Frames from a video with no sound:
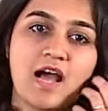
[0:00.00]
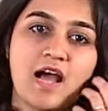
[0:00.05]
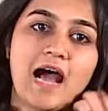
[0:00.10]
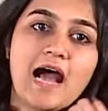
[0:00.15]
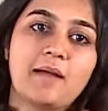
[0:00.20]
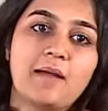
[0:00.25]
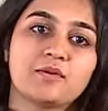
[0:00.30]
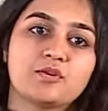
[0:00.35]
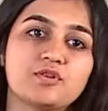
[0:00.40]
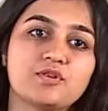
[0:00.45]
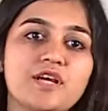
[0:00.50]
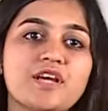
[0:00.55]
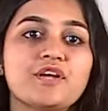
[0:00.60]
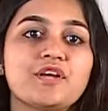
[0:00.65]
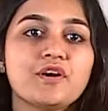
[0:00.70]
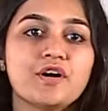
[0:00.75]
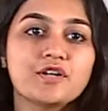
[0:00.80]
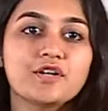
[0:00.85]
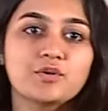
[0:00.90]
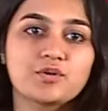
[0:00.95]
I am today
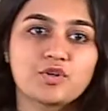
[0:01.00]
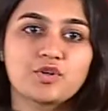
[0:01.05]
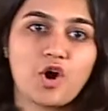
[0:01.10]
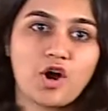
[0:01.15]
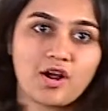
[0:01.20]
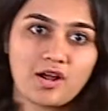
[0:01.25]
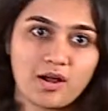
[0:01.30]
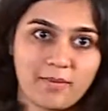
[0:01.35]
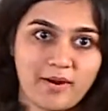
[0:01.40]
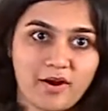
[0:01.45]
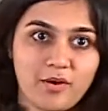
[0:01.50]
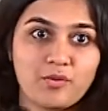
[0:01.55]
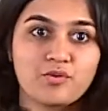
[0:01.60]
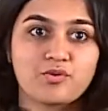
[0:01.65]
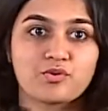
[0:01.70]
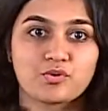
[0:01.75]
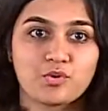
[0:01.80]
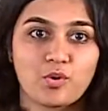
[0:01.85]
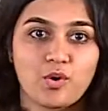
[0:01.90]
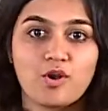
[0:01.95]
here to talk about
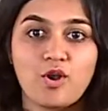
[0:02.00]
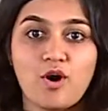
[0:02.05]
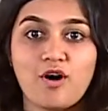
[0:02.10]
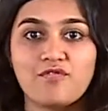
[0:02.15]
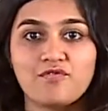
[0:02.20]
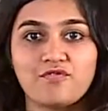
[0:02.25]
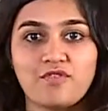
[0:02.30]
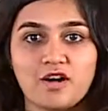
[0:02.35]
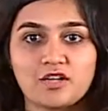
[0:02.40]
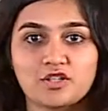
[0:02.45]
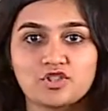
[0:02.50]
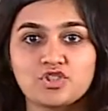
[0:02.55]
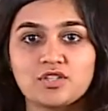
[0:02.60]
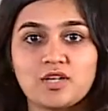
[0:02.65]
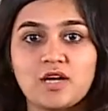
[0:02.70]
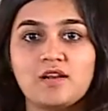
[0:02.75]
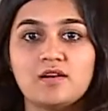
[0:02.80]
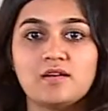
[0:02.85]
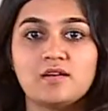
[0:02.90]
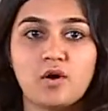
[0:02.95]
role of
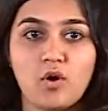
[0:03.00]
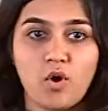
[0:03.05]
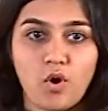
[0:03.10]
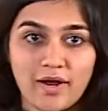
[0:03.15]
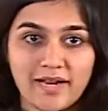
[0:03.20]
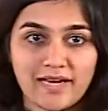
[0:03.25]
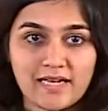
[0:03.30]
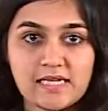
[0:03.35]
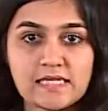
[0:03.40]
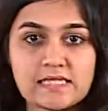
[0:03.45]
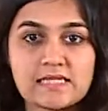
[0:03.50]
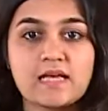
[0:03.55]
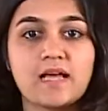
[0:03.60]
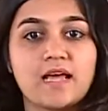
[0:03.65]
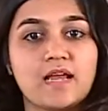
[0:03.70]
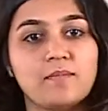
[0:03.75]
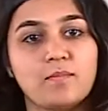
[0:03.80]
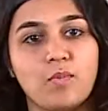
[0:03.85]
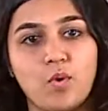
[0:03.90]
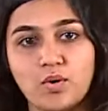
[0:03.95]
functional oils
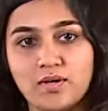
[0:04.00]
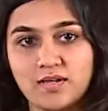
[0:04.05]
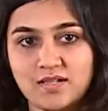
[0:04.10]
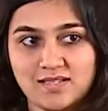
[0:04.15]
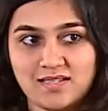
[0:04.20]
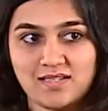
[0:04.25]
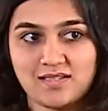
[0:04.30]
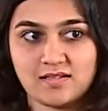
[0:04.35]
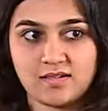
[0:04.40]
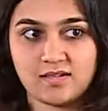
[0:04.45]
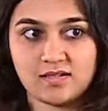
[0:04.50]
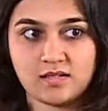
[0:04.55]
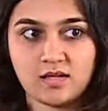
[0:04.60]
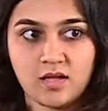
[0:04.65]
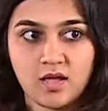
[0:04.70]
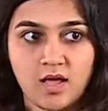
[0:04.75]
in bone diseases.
* * * *
> _What the task requires_: Type out the data above once more, exactly, with no images included.

> _Answer to this exercise_:
Frames from a video with no sound:
[0:00.00]
[0:00.05]
[0:00.10]
[0:00.15]
[0:00.20]
[0:00.25]
[0:00.30]
[0:00.35]
[0:00.40]
[0:00.45]
[0:00.50]
[0:00.55]
[0:00.60]
[0:00.65]
[0:00.70]
[0:00.75]
[0:00.80]
[0:00.85]
[0:00.90]
[0:00.95]
I am today
[0:01.00]
[0:01.05]
[0:01.10]
[0:01.15]
[0:01.20]
[0:01.25]
[0:01.30]
[0:01.35]
[0:01.40]
[0:01.45]
[0:01.50]
[0:01.55]
[0:01.60]
[0:01.65]
[0:01.70]
[0:01.75]
[0:01.80]
[0:01.85]
[0:01.90]
[0:01.95]
here to talk about
[0:02.00]
[0:02.05]
[0:02.10]
[0:02.15]
[0:02.20]
[0:02.25]
[0:02.30]
[0:02.35]
[0:02.40]
[0:02.45]
[0:02.50]
[0:02.55]
[0:02.60]
[0:02.65]
[0:02.70]
[0:02.75]
[0:02.80]
[0:02.85]
[0:02.90]
[0:02.95]
role of
[0:03.00]
[0:03.05]
[0:03.10]
[0:03.15]
[0:03.20]
[0:03.25]
[0:03.30]
[0:03.35]
[0:03.40]
[0:03.45]
[0:03.50]
[0:03.55]
[0:03.60]
[0:03.65]
[0:03.70]
[0:03.75]
[0:03.80]
[0:03.85]
[0:03.90]
[0:03.95]
functional oils
[0:04.00]
[0:04.05]
[0:04.10]
[0:04.15]
[0:04.20]
[0:04.25]
[0:04.30]
[0:04.35]
[0:04.40]
[0:04.45]
[0:04.50]
[0:04.55]
[0:04.60]
[0:04.65]
[0:04.70]
[0:04.75]
in bone diseases.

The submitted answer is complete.